Asked how he feels about this, Ardiles says he "would prefer this feeling did not exist," but does not intend to challenge it immediately.
"If there was a [Arab] player was good enough I would think about bringing him here. But on the other hand, what I was saying about Teddy, it is such a special place. I don't know if an Arab player can play with this level of animosity from our own supporters.
"In general terms, for me a player is a player wherever he comes from. It doesn't matter if he is black, white, or yellow, if he is religious or not, if he is Jewish, Arab, Christian whatever. It doesn't matter. I judge the person for what the person is, without color or anything. It doesn't matter where he comes from, his background, all that matters is if he is a good player and helpful for our team."
Away from soccer, Ardiles says he is enjoying himself in Israel and settling in well. His Argentinian wife Silvia has moved here with him and on his few days off he has already begun exploring the country.
He says, "Israel is a very very interesting country. It's very small, especially when compared with Argentina. I haven't been to the north, but i have been to the Dead Sea, Tel Aviv, and around Jerusalem. You can get in a car and just go all round the country. This is wonderful.
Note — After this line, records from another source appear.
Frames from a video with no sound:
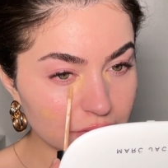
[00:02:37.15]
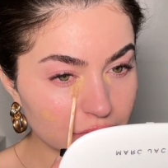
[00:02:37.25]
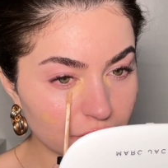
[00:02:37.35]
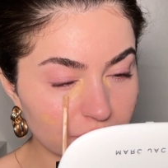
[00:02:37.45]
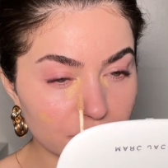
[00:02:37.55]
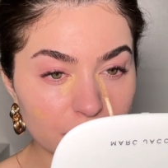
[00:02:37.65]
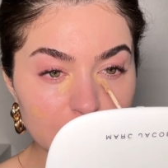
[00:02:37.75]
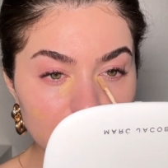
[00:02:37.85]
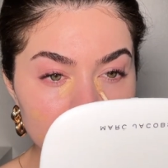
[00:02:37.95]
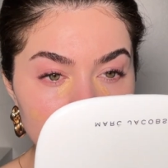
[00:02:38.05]
don't feel the
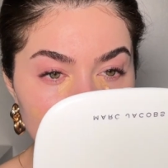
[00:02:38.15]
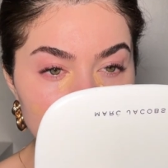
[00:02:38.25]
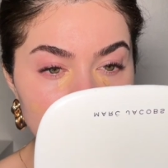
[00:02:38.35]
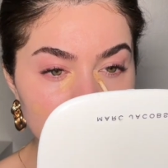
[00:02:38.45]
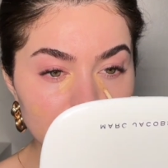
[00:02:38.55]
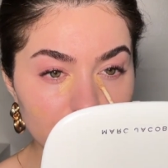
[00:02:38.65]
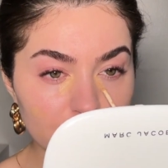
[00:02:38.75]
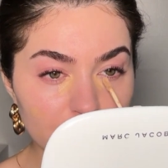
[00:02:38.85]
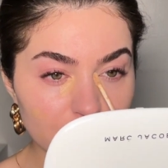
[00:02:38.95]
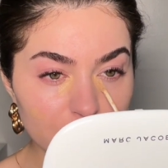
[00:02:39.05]
need to
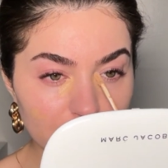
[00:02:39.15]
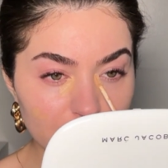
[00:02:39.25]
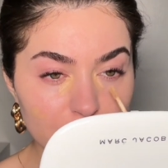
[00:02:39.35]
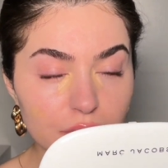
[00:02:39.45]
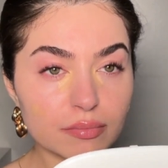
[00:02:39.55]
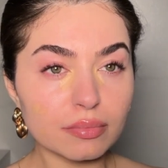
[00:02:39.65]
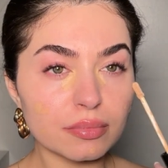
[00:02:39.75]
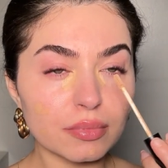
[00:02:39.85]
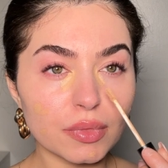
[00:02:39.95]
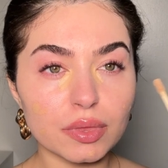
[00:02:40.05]
conceal like
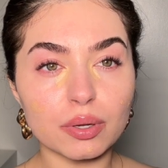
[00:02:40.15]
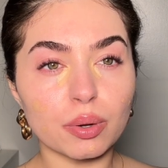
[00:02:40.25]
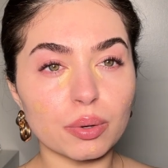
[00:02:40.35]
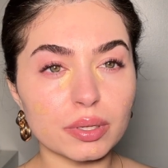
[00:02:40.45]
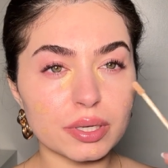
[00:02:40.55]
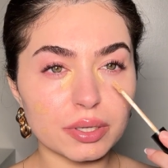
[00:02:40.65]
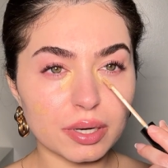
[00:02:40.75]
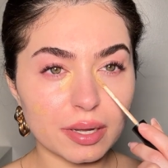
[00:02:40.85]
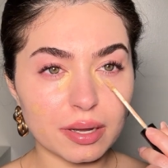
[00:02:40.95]
the whole under eye.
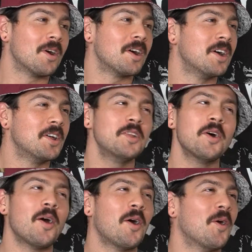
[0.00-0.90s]
Yeah.
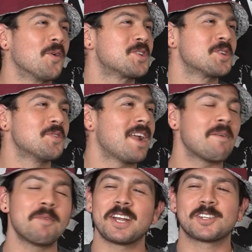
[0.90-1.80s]
No, dude,
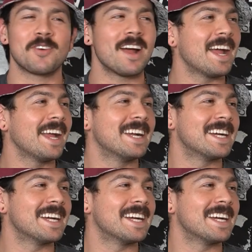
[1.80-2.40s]
I'm not trying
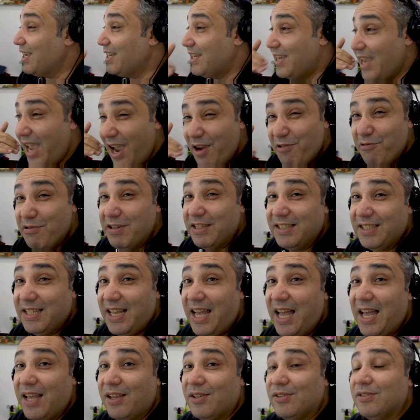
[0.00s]
Get rid of the
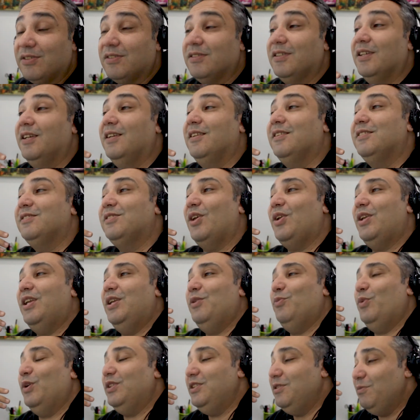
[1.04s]
house. So
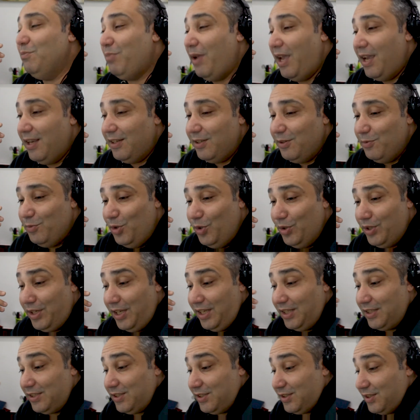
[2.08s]
he wasn't paying the
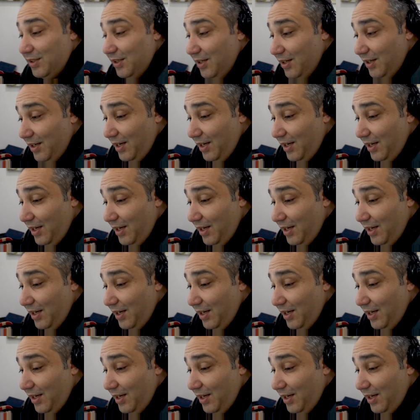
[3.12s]
mortgage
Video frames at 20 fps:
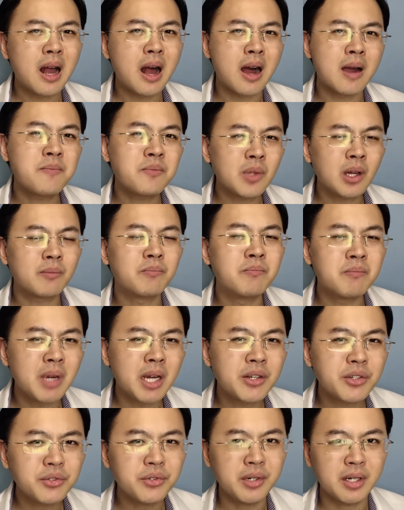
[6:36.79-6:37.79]
I'm not
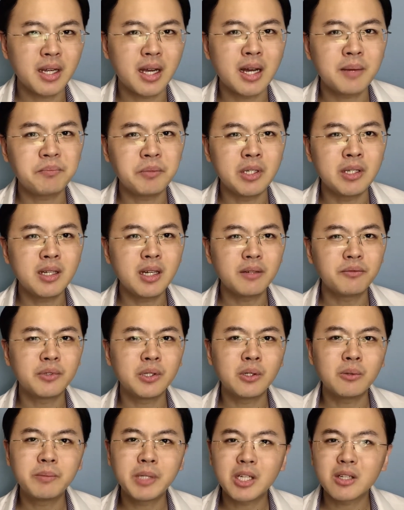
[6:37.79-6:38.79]
measuring up enough,
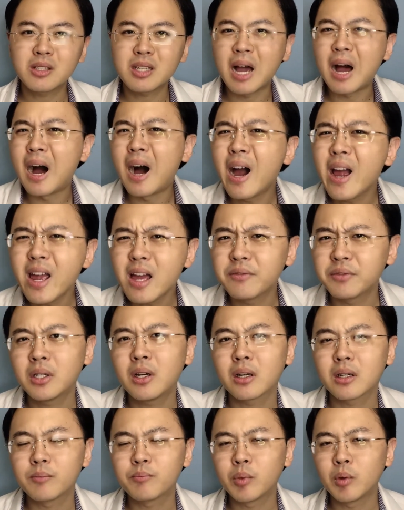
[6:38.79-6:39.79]
because I haven't
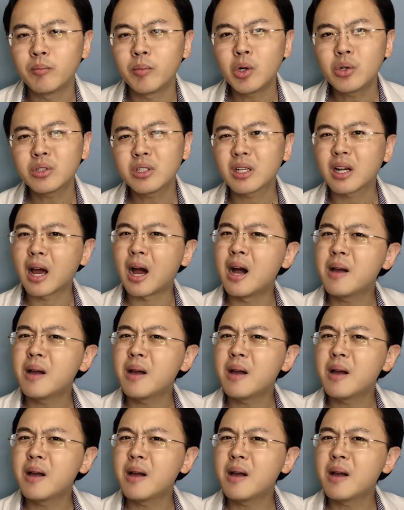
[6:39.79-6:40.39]
got a promotion.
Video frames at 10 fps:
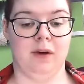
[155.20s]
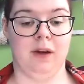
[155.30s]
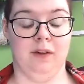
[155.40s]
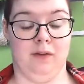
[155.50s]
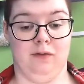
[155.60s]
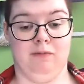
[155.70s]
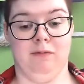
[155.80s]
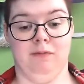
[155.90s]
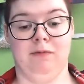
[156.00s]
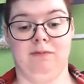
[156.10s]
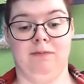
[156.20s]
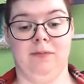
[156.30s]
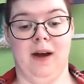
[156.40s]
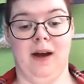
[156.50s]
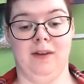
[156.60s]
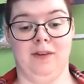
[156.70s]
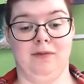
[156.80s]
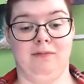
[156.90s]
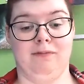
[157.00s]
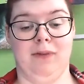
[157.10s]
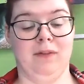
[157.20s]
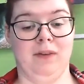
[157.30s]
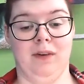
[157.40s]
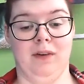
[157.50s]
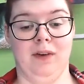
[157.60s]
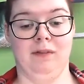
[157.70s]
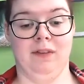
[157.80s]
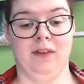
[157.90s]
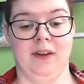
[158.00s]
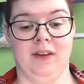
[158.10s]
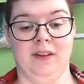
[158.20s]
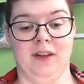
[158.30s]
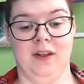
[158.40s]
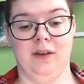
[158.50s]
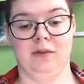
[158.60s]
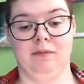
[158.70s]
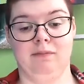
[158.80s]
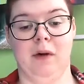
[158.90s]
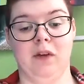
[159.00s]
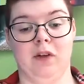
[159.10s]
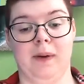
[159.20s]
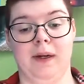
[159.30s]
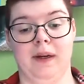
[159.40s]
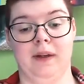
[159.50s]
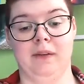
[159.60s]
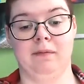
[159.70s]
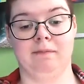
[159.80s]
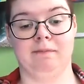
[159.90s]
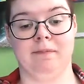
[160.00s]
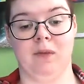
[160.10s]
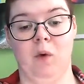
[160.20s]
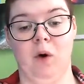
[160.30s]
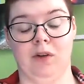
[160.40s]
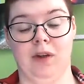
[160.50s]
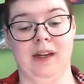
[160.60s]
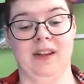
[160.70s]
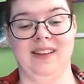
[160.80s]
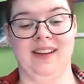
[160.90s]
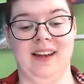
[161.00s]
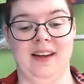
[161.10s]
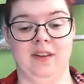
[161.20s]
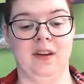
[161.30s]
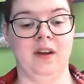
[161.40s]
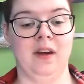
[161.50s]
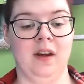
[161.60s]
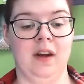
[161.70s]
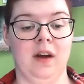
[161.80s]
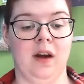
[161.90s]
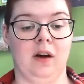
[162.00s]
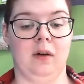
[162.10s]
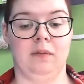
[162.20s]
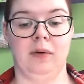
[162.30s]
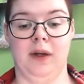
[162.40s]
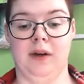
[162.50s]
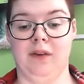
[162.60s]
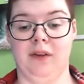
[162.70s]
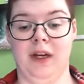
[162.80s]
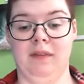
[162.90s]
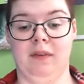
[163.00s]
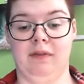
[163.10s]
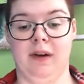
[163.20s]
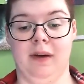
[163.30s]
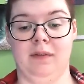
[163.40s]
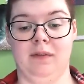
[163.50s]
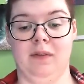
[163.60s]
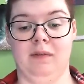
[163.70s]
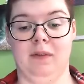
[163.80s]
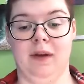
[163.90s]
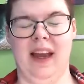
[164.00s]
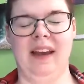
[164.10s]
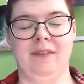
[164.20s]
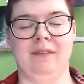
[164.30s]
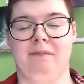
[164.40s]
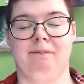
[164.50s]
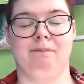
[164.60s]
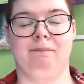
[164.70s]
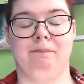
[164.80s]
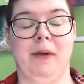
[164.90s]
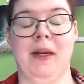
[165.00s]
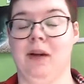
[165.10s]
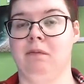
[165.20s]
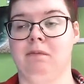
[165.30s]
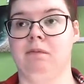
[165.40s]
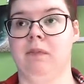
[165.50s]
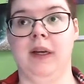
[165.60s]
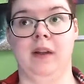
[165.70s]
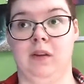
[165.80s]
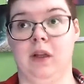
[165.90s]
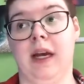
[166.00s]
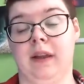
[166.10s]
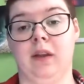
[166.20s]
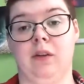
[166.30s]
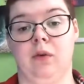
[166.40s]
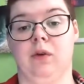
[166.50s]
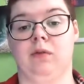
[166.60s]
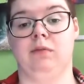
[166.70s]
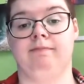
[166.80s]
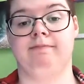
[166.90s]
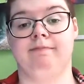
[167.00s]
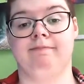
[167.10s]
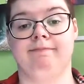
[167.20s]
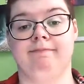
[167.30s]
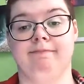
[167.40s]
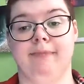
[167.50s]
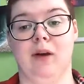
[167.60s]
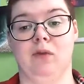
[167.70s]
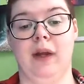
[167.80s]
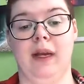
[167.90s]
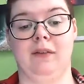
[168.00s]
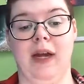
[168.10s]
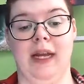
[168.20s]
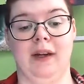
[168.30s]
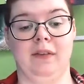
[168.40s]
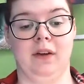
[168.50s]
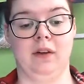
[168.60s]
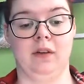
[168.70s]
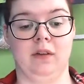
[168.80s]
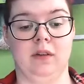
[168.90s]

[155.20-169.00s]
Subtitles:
And as probably following on from that, you can see public speaking was, and it still is, a complete and utter nightmare for me. Even being on meetings like this one are really, really difficult.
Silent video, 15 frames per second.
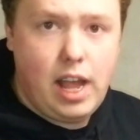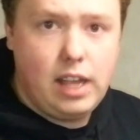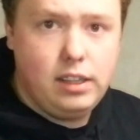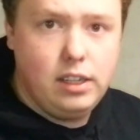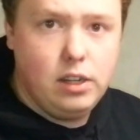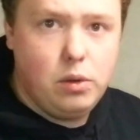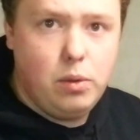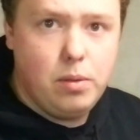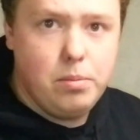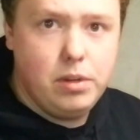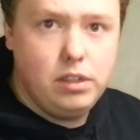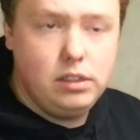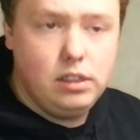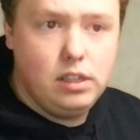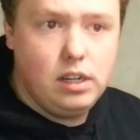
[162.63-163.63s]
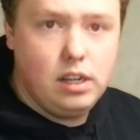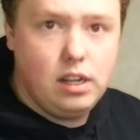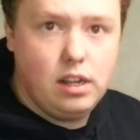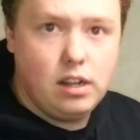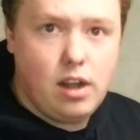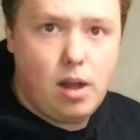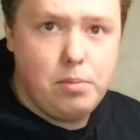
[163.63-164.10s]
at the equipment,
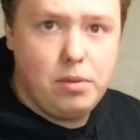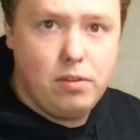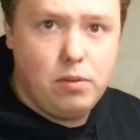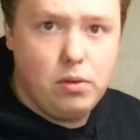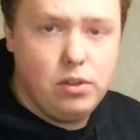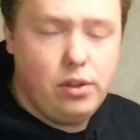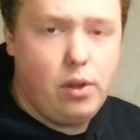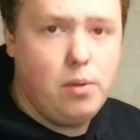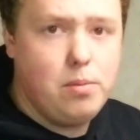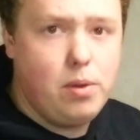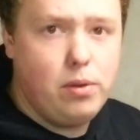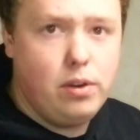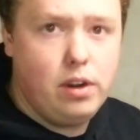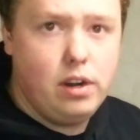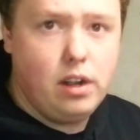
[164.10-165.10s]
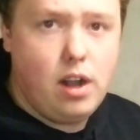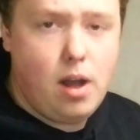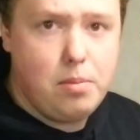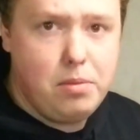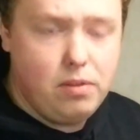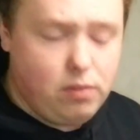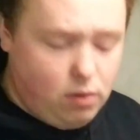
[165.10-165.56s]
a copy for the homeowner, and a
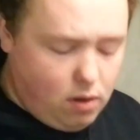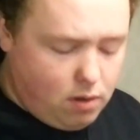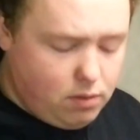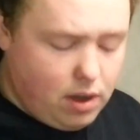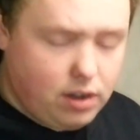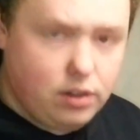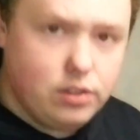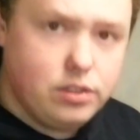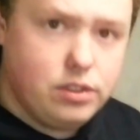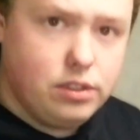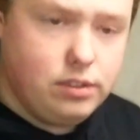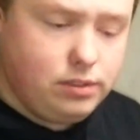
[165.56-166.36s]
copy for our records.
"I like the weather as well. I like hot weather. Where I come from in Argentina, Cordoba, is similar to Jerusalem as it is in the middle of the country with a similar climate. In term of interesting places the most interesting is Jerusalem, historically and religiously."
Ardiles says his younger brother and one of his two sons who both live in London have already come to visit him and more of his family will be coming soon.
"I am very happy, I like to be in new country, I enjoy new things," he concludes with a smile. "Things are very good indeed."